TASK REQUIREMENTS: Leave every picture out, and retype all the remaining records exactly.

PROVIDED DATA: Begin

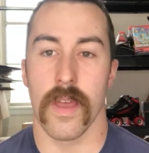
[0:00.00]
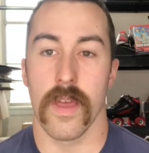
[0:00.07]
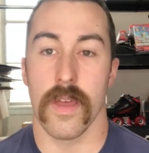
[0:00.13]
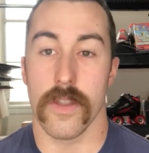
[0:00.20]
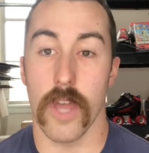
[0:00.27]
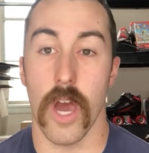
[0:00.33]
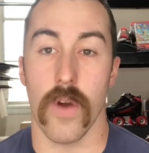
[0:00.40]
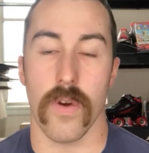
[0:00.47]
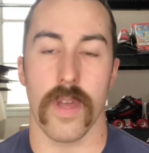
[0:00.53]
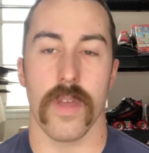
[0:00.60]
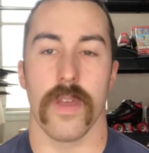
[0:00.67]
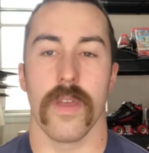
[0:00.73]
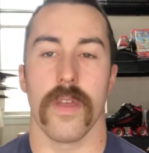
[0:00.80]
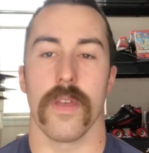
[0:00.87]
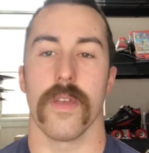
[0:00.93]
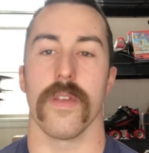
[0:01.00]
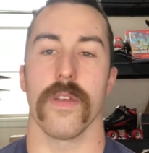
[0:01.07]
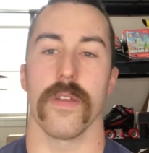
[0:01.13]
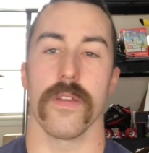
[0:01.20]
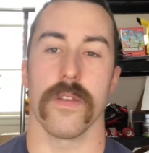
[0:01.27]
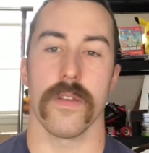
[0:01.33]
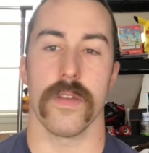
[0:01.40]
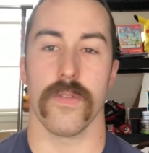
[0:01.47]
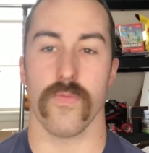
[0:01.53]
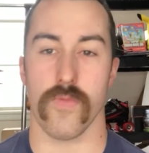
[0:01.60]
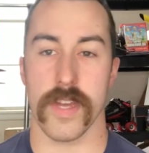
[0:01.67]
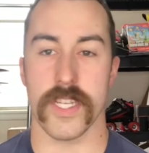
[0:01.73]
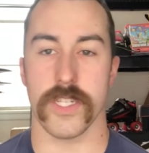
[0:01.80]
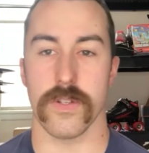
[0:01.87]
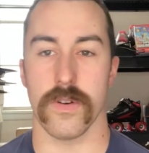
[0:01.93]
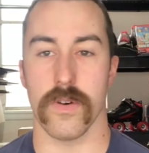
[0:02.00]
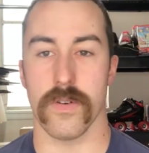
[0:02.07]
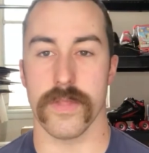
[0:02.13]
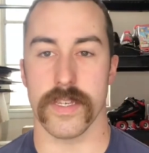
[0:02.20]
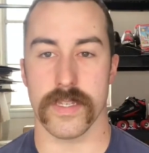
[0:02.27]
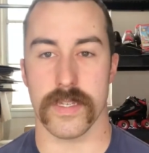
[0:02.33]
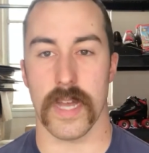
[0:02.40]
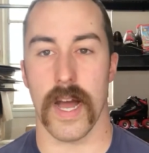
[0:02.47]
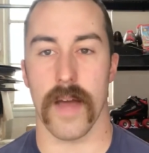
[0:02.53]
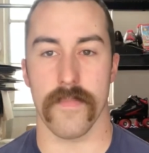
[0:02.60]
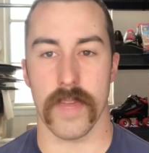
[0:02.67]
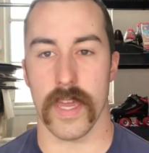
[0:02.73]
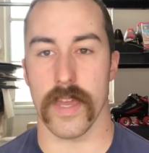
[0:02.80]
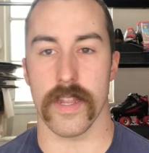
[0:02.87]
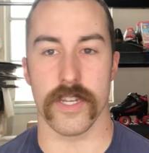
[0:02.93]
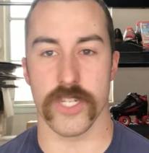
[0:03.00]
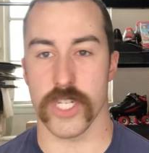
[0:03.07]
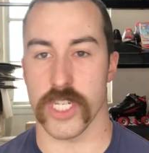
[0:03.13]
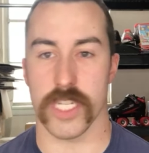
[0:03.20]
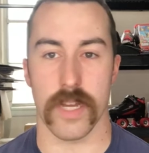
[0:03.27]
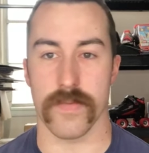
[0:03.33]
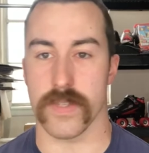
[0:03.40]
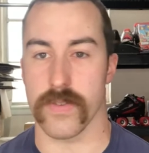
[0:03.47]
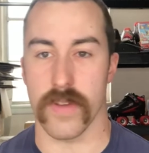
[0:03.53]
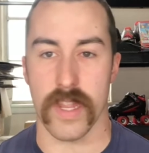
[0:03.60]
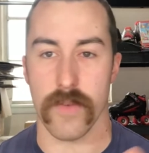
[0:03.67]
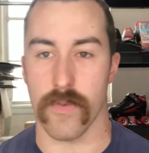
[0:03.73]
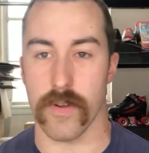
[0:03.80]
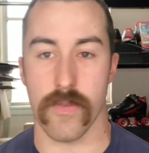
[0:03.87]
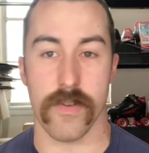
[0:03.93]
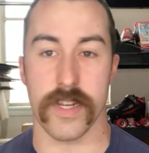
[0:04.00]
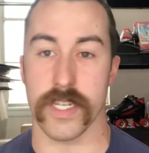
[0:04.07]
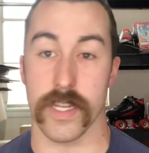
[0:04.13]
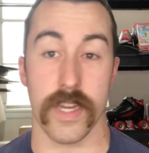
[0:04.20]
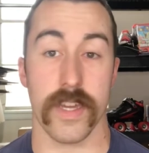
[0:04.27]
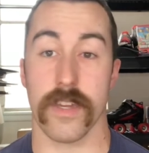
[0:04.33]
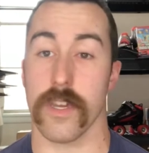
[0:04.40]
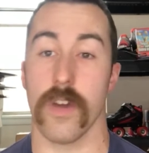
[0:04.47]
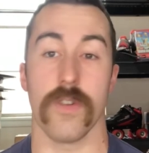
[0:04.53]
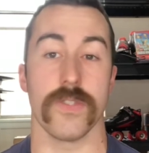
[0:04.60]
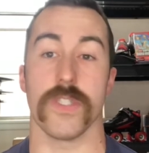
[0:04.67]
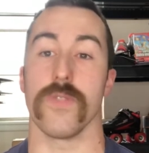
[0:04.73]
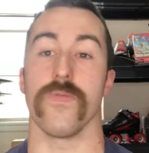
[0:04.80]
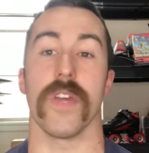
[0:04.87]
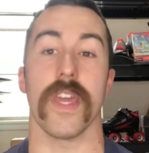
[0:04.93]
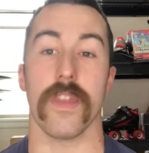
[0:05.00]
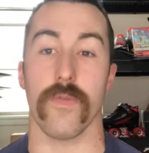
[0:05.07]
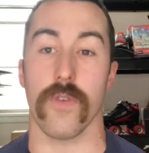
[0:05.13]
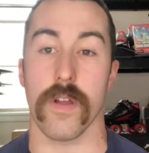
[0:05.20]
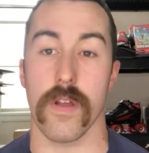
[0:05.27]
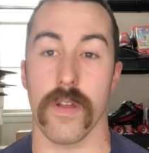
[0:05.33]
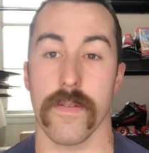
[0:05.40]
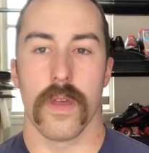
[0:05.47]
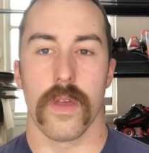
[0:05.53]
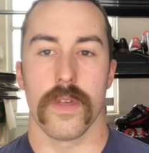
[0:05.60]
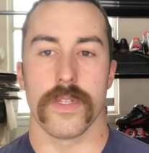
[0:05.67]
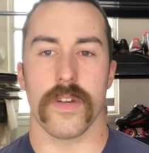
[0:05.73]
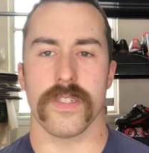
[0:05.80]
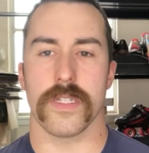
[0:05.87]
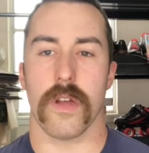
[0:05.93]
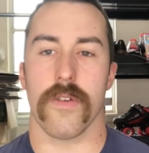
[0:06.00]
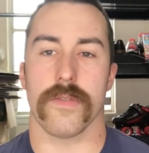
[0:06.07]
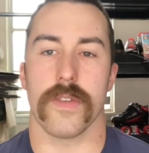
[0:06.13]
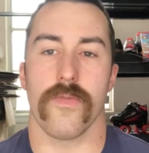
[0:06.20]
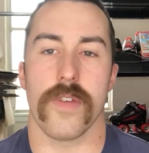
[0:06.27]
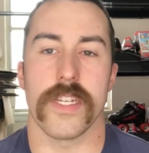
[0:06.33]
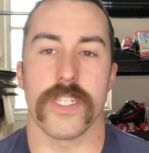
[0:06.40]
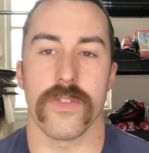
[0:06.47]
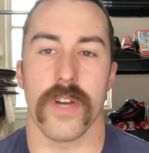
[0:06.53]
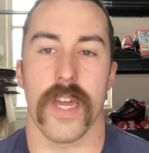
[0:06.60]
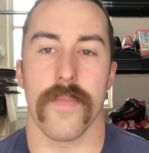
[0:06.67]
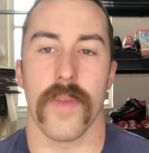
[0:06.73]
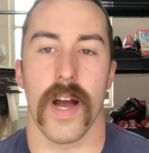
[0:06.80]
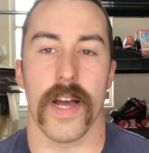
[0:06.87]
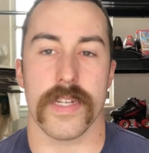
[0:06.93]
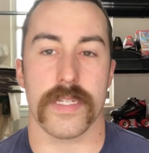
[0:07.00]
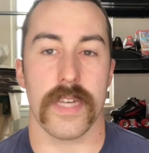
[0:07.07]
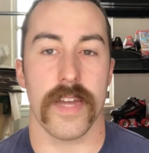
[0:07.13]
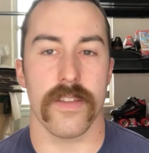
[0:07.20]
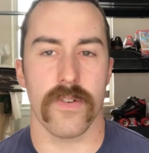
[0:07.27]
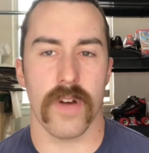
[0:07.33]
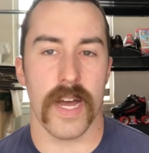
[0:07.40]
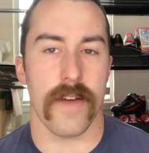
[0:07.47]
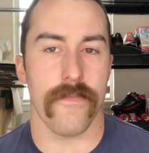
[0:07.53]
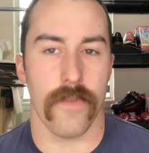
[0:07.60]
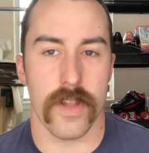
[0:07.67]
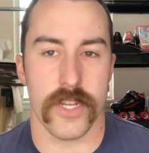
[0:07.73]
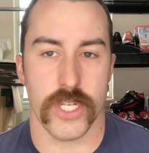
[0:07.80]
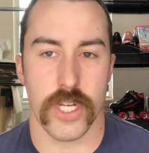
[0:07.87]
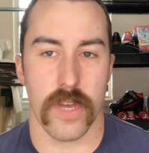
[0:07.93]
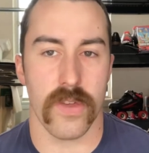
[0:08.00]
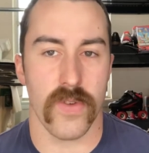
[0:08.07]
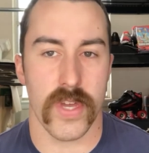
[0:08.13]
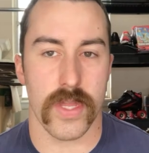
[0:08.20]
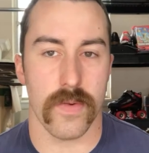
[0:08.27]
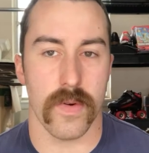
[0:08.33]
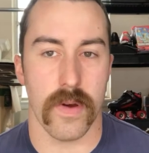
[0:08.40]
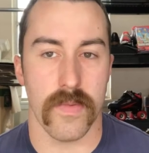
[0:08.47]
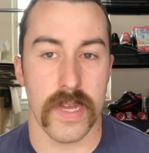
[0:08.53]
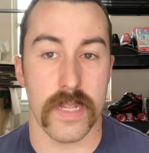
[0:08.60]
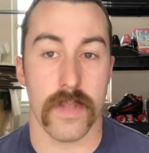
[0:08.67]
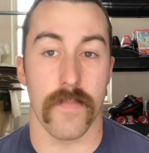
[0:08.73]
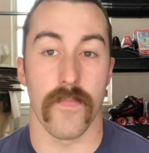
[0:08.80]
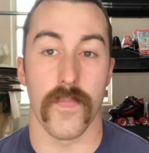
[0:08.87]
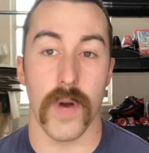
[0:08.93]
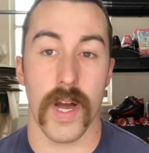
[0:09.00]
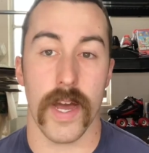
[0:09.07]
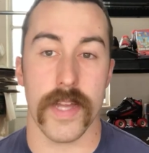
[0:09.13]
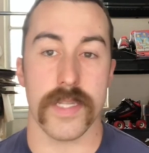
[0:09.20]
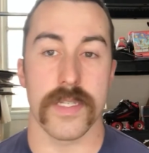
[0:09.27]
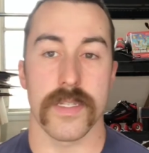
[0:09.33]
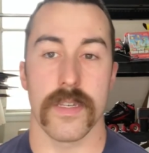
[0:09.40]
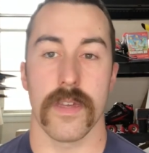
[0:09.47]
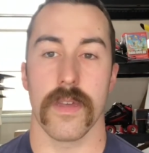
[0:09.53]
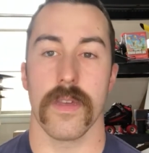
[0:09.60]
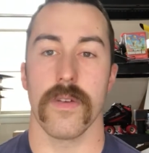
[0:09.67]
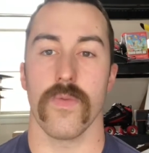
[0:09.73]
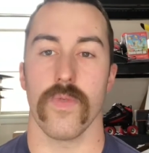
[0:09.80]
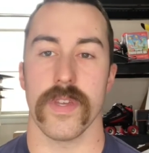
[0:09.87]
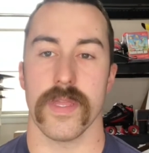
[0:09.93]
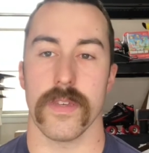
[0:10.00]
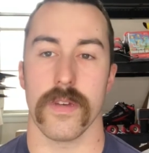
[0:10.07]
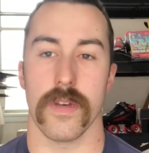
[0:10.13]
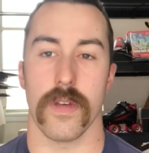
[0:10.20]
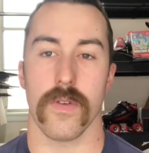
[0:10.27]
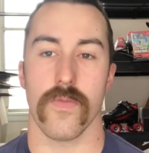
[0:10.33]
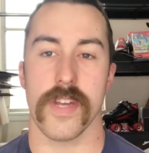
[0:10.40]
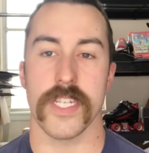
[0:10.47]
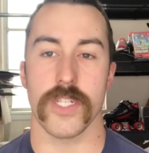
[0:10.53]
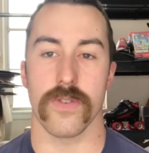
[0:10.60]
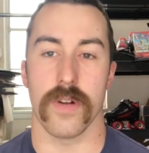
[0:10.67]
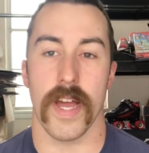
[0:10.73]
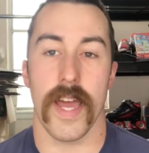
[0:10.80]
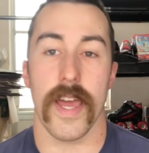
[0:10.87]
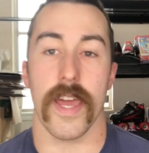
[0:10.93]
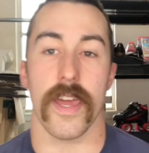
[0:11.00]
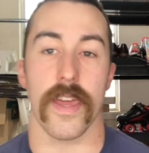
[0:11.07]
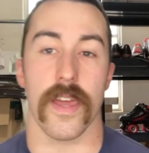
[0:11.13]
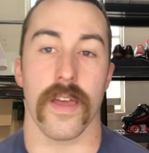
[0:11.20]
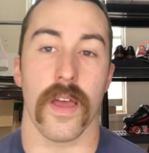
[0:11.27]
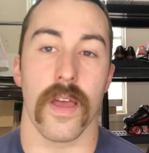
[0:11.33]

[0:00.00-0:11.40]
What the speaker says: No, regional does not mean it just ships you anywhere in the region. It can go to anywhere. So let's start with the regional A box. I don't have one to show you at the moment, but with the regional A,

PROVIDED DATA: End

OUTPUT OF THE EXERCISE:
[0:00.00]
[0:00.07]
[0:00.13]
[0:00.20]
[0:00.27]
[0:00.33]
[0:00.40]
[0:00.47]
[0:00.53]
[0:00.60]
[0:00.67]
[0:00.73]
[0:00.80]
[0:00.87]
[0:00.93]
[0:01.00]
[0:01.07]
[0:01.13]
[0:01.20]
[0:01.27]
[0:01.33]
[0:01.40]
[0:01.47]
[0:01.53]
[0:01.60]
[0:01.67]
[0:01.73]
[0:01.80]
[0:01.87]
[0:01.93]
[0:02.00]
[0:02.07]
[0:02.13]
[0:02.20]
[0:02.27]
[0:02.33]
[0:02.40]
[0:02.47]
[0:02.53]
[0:02.60]
[0:02.67]
[0:02.73]
[0:02.80]
[0:02.87]
[0:02.93]
[0:03.00]
[0:03.07]
[0:03.13]
[0:03.20]
[0:03.27]
[0:03.33]
[0:03.40]
[0:03.47]
[0:03.53]
[0:03.60]
[0:03.67]
[0:03.73]
[0:03.80]
[0:03.87]
[0:03.93]
[0:04.00]
[0:04.07]
[0:04.13]
[0:04.20]
[0:04.27]
[0:04.33]
[0:04.40]
[0:04.47]
[0:04.53]
[0:04.60]
[0:04.67]
[0:04.73]
[0:04.80]
[0:04.87]
[0:04.93]
[0:05.00]
[0:05.07]
[0:05.13]
[0:05.20]
[0:05.27]
[0:05.33]
[0:05.40]
[0:05.47]
[0:05.53]
[0:05.60]
[0:05.67]
[0:05.73]
[0:05.80]
[0:05.87]
[0:05.93]
[0:06.00]
[0:06.07]
[0:06.13]
[0:06.20]
[0:06.27]
[0:06.33]
[0:06.40]
[0:06.47]
[0:06.53]
[0:06.60]
[0:06.67]
[0:06.73]
[0:06.80]
[0:06.87]
[0:06.93]
[0:07.00]
[0:07.07]
[0:07.13]
[0:07.20]
[0:07.27]
[0:07.33]
[0:07.40]
[0:07.47]
[0:07.53]
[0:07.60]
[0:07.67]
[0:07.73]
[0:07.80]
[0:07.87]
[0:07.93]
[0:08.00]
[0:08.07]
[0:08.13]
[0:08.20]
[0:08.27]
[0:08.33]
[0:08.40]
[0:08.47]
[0:08.53]
[0:08.60]
[0:08.67]
[0:08.73]
[0:08.80]
[0:08.87]
[0:08.93]
[0:09.00]
[0:09.07]
[0:09.13]
[0:09.20]
[0:09.27]
[0:09.33]
[0:09.40]
[0:09.47]
[0:09.53]
[0:09.60]
[0:09.67]
[0:09.73]
[0:09.80]
[0:09.87]
[0:09.93]
[0:10.00]
[0:10.07]
[0:10.13]
[0:10.20]
[0:10.27]
[0:10.33]
[0:10.40]
[0:10.47]
[0:10.53]
[0:10.60]
[0:10.67]
[0:10.73]
[0:10.80]
[0:10.87]
[0:10.93]
[0:11.00]
[0:11.07]
[0:11.13]
[0:11.20]
[0:11.27]
[0:11.33]

[0:00.00-0:11.40]
What the speaker says: No, regional does not mean it just ships you anywhere in the region. It can go to anywhere. So let's start with the regional A box. I don't have one to show you at the moment, but with the regional A,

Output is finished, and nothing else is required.